Las formas y modos de SHELLY Y NUEVA GENERACIÓN siguen sorprendiendo a quienes los descubren por su modernidad y su energía; dado que su propuesta poco tenía que envidiar a cualquier otra formación coetánea, incluso a nivel internacional, es normal que en estos últimos años hayan sido un buen número los grupos que han versionado alguno de los temas de la clásica formación mixta, como, por ejemplo, LOS SOBERANOS o LOS BELTER, y que, al igual que ELI Y LOS REVIVALITES, Los Retrovisores o LOS 5 IBÉRICOS, reivindiquen abiertamente la impronta de Shelly como mito de nuestro “modernismo”.
Tus dos obras siguientes al fenomenal documental ‘Ellas son eléctricas’ han sido sobre dos mujeres que aparecían en ese proyecto, y me pregunto si seguirás con la misma fórmula en tus próximos proyectos que están por venir en el futuro editorial. ¿Nos puedes avanzar algo al respecto?
En realidad, han sido tres las obras directamente relacionadas con el LP y el subsiguiente documental y libro-CD “Ellas Son Eléctricas”, puesto que además de «SHELLY: La Heroína De La Nueva Generación Soul» y, como bien sabes, también presentamos el tomo «AMARO: Gran-Diosa del Rock», consagrado a la vocalista hard-rockera Joana Amaro, así como el libro-CD que ilustra la trayectoria y los proyectos previos, paralelos y posteriores relacionados con el singular grupo mixto de thrash metal GÀRGOLA; estas dos últimas obras fueron publicadas en 2023 por la editorial independiente MICRONAUTA EDICIONES, creada para tales efectos por nuestro buen colega Albert Solé Vives, responsable también de la publicación en papel LA CATALUNYA METÁLICA, en colaboración directa con quien quedan pendientes al menos un par de trabajos biográficos más, aunque de momento sea preferible no desvelar nada al respecto.

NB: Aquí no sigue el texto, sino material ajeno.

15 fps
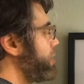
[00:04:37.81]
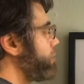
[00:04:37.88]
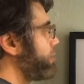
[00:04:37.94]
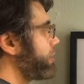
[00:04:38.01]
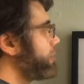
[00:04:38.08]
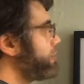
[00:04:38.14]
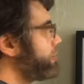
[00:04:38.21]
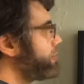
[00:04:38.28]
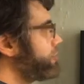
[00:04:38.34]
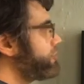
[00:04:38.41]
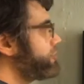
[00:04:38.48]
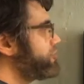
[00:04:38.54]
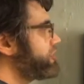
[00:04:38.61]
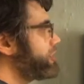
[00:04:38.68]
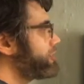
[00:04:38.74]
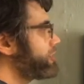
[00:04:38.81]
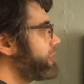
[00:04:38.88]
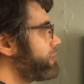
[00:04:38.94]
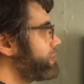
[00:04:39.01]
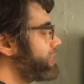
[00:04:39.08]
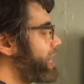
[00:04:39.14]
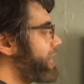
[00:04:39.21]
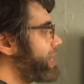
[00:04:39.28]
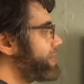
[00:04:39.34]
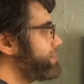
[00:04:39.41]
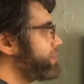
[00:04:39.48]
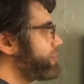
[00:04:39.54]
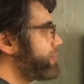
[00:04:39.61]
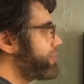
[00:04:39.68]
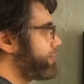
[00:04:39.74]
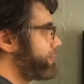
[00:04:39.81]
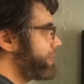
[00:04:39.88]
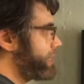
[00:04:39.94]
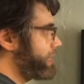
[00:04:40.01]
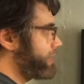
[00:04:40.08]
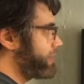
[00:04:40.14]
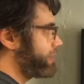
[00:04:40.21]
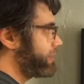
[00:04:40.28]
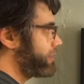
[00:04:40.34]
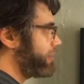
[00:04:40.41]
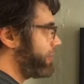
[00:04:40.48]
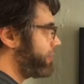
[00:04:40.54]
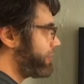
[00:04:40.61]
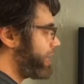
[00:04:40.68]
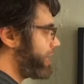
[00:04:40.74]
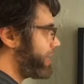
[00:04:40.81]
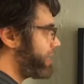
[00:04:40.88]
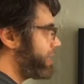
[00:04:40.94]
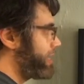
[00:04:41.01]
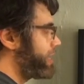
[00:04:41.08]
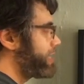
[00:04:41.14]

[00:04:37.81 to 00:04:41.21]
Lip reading: We're going to do 0 times 3, okay?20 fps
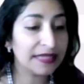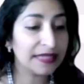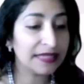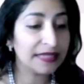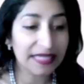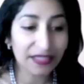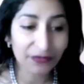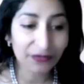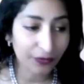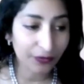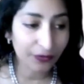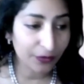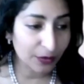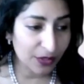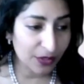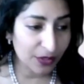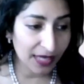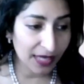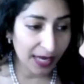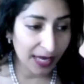leave
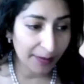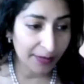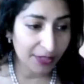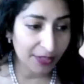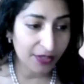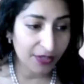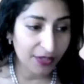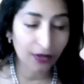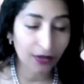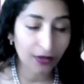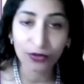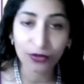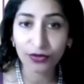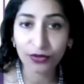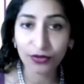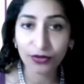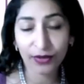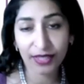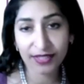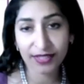reviews on Amazon,
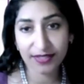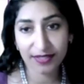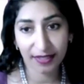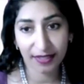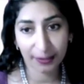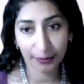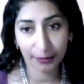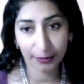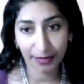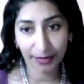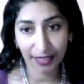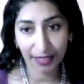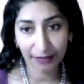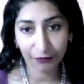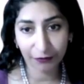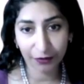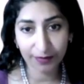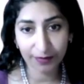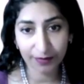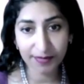Goodreads, and other
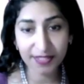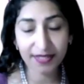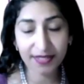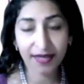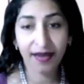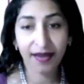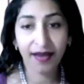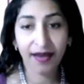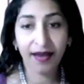platforms.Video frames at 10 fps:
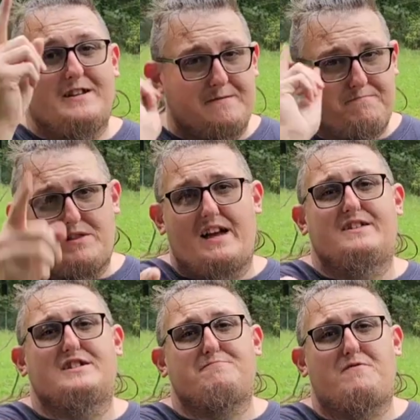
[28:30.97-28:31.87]
to play
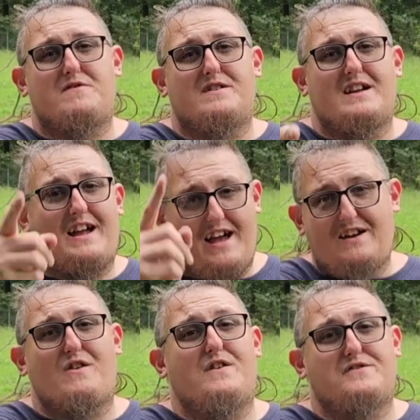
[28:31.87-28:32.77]
the sport
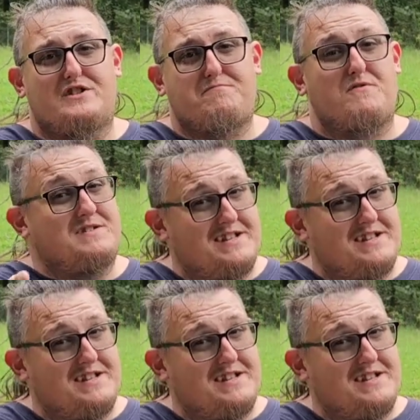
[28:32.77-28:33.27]
and grow the sport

¿Dónde se puede comprar el libro?
Este ensayo ilustrado sobre Shelly titulado “SHELLY: La Heroína De La Nueva Generación Soul”, que publicó Munster Records, se agotó hace un tiempo. Por ello, disponemos desde hace unos meses de una nueva tirada de ejemplares, para cuya distribución contamos con el respaldo y la infraestructura de la editorial La Esquina del Álveo, al igual que para el libro-CD “Ellas Son Eléctricas”.
Además de encontrarse en librerías especializadas como MOLAR o en tiendas de discos independientes como LA NEGRA o BAJOELVOLCÁN, es posible solicitar la obra en destacados comercios como La Casa del Libro, o a través de todas las plataformas y redes sociales asociadas al proyecto “Ellas Son Eléctricas”.
Ha sido un verdadero placer conversar contigo de nuevo sobre la contribución de las mujeres en la industria musical. Gracias por compartir tus conocimientos y pasión con nosotros. Esperamos verte de nuevo en futuras entrevistas en la web de Metalcry.com. ¿Algo más que añadir que se haya quedado en el tintero por cualquier causa?
El placer ha sido mío y os quedo realmente agradecido, a ti y a Metalcry.com, por vuestra continua labor en la difusión de iniciativas como esta que, desde la honestidad y el cariño, pretenden dar a conocer propuestas de alto valor añadido dentro de nuestra escena musical de ayer, hoy y siempre, así que no me queda más que recomendar a quienes tengan oportunidad que vayan a ver en directo a SHELLY Y COLUMBUS-3 ya que, además de asistir a un soberbio espectáculo, podrán asombrarse y vibrar con el tremendo «grito de guerra» de esta pionera mujer: «Come on boys, you’ve got to make it!».